Where the line containing "[0:08.00-0:09.00]" appears below, start there and repeat each line exactly to the end. Leave the pictures out.

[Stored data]
• • •

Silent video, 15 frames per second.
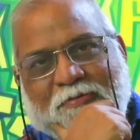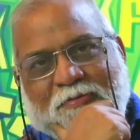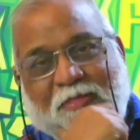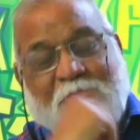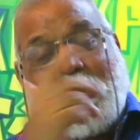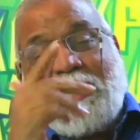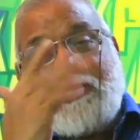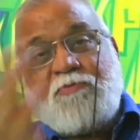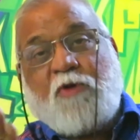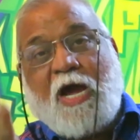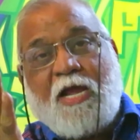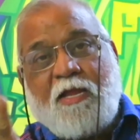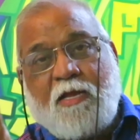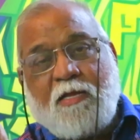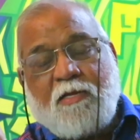And that is
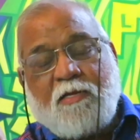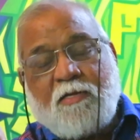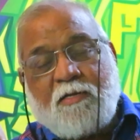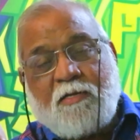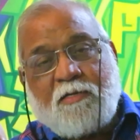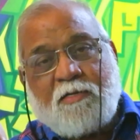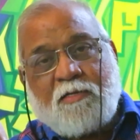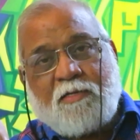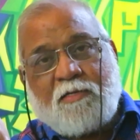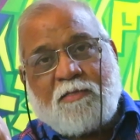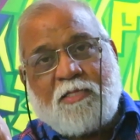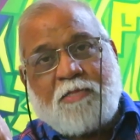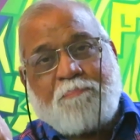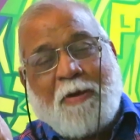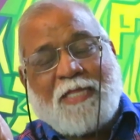why
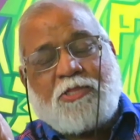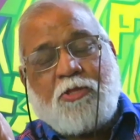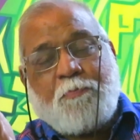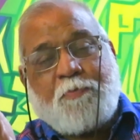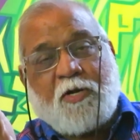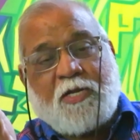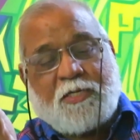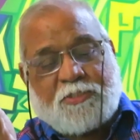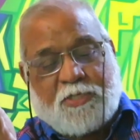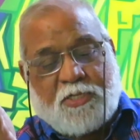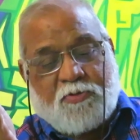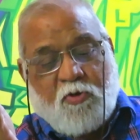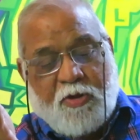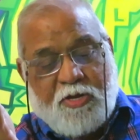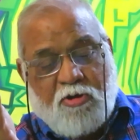this massive protest
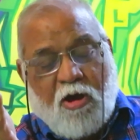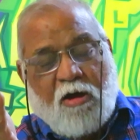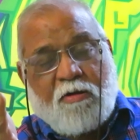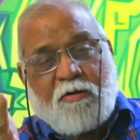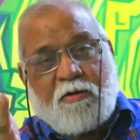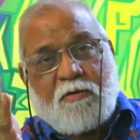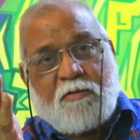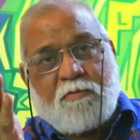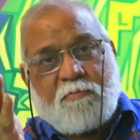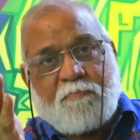is going on.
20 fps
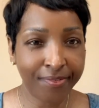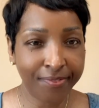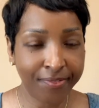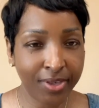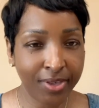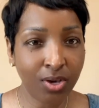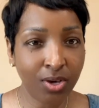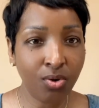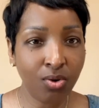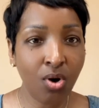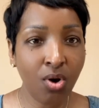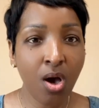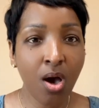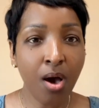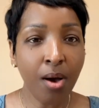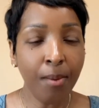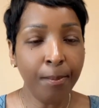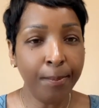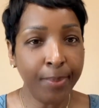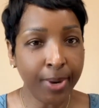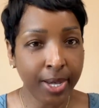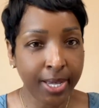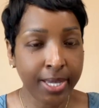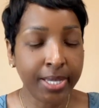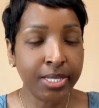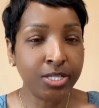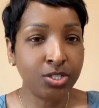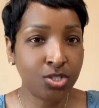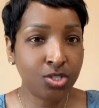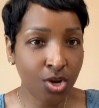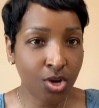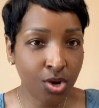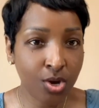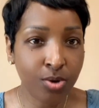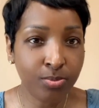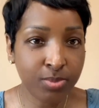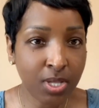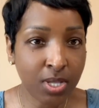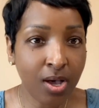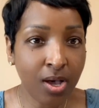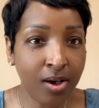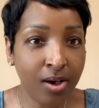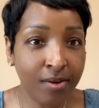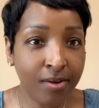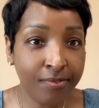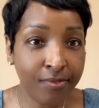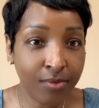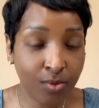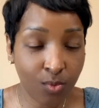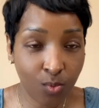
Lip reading: feel, but in terms of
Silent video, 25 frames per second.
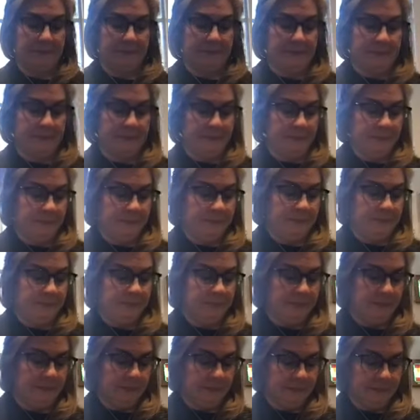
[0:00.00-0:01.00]

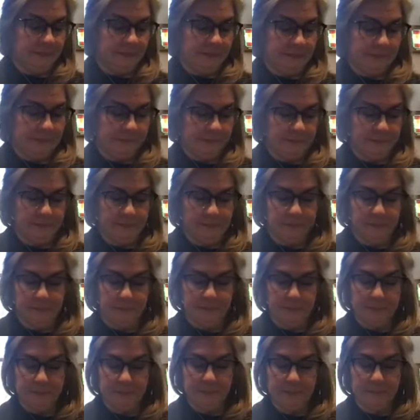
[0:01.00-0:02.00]

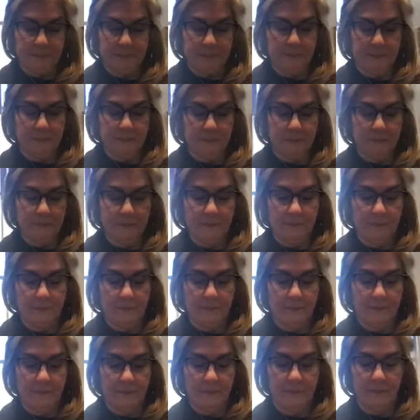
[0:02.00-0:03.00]

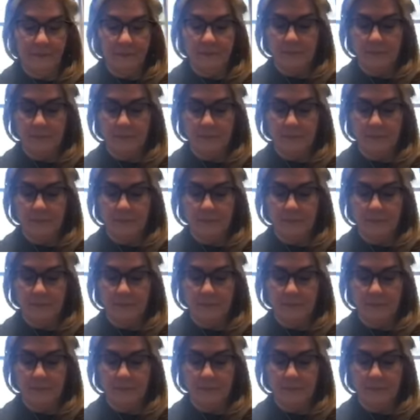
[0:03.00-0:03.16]
No one is speaking in this clip.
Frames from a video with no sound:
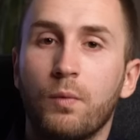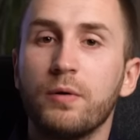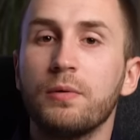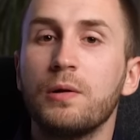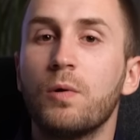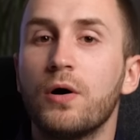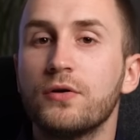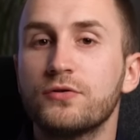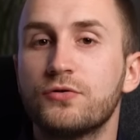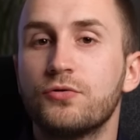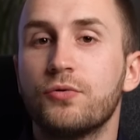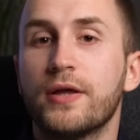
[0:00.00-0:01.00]
we will
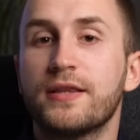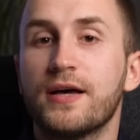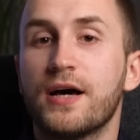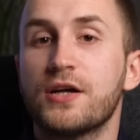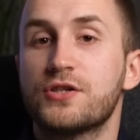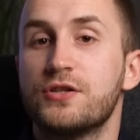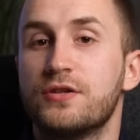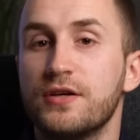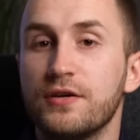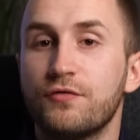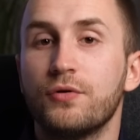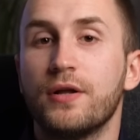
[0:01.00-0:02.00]
want to attach
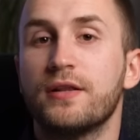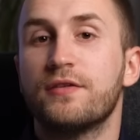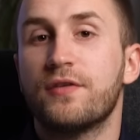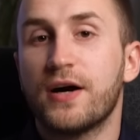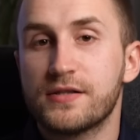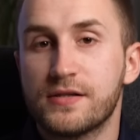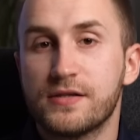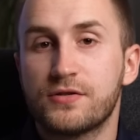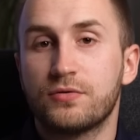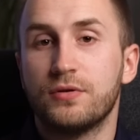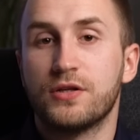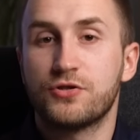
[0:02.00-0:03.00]
different devices
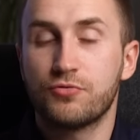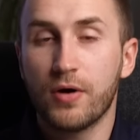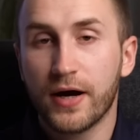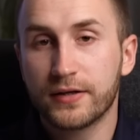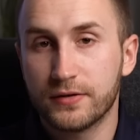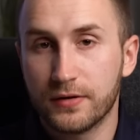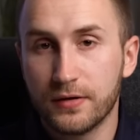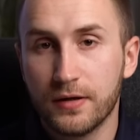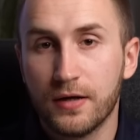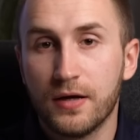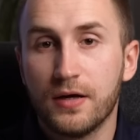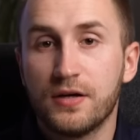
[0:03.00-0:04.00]
to the tractor,
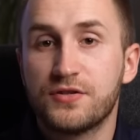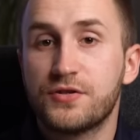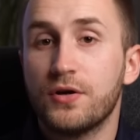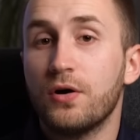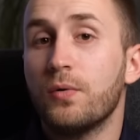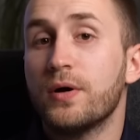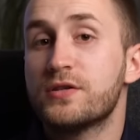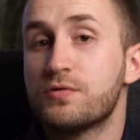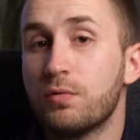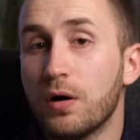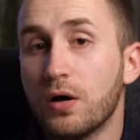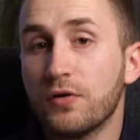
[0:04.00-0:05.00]
so it's
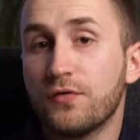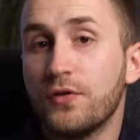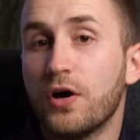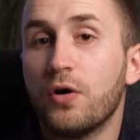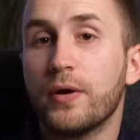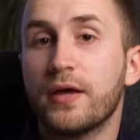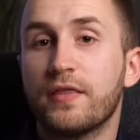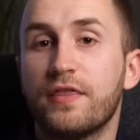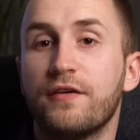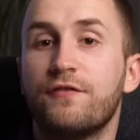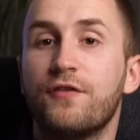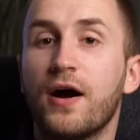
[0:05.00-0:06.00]
worth knowing
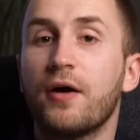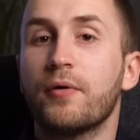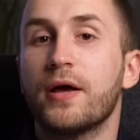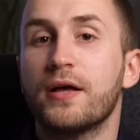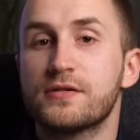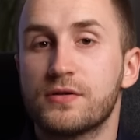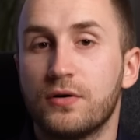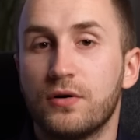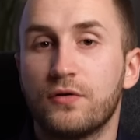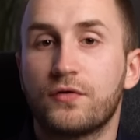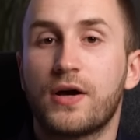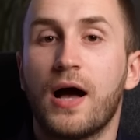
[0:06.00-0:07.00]
the variants
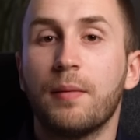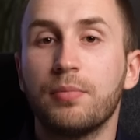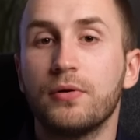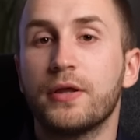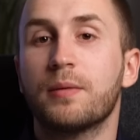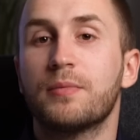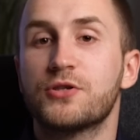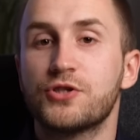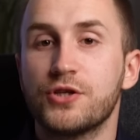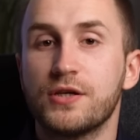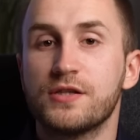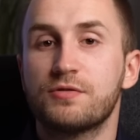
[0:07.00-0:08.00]
of coupling
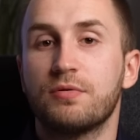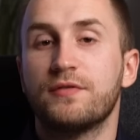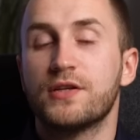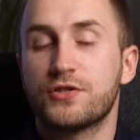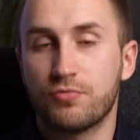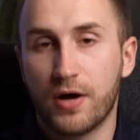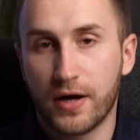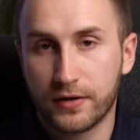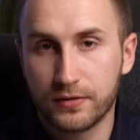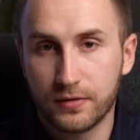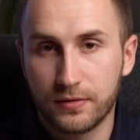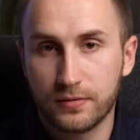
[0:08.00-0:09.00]
machines with the tractor.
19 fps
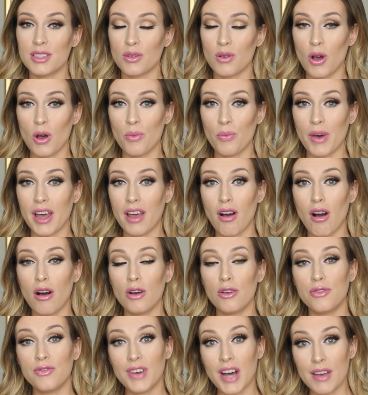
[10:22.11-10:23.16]
to go out and buy
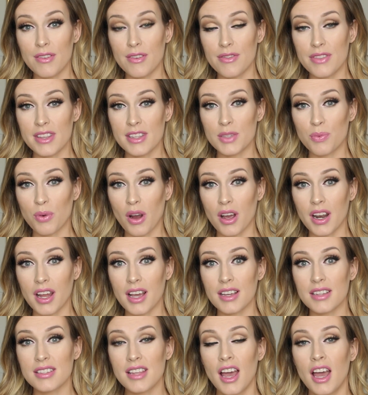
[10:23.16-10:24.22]
all 5 of these
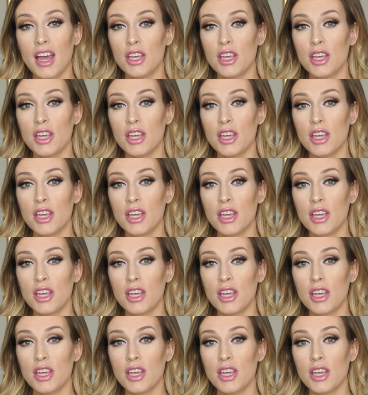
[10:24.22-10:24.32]
products.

• • •

→ **RESULT OF THE TASK**
[0:08.00-0:09.00]
machines with the tractor.
19 fps
[10:22.11-10:23.16]
to go out and buy
[10:23.16-10:24.22]
all 5 of these
[10:24.22-10:24.32]
products.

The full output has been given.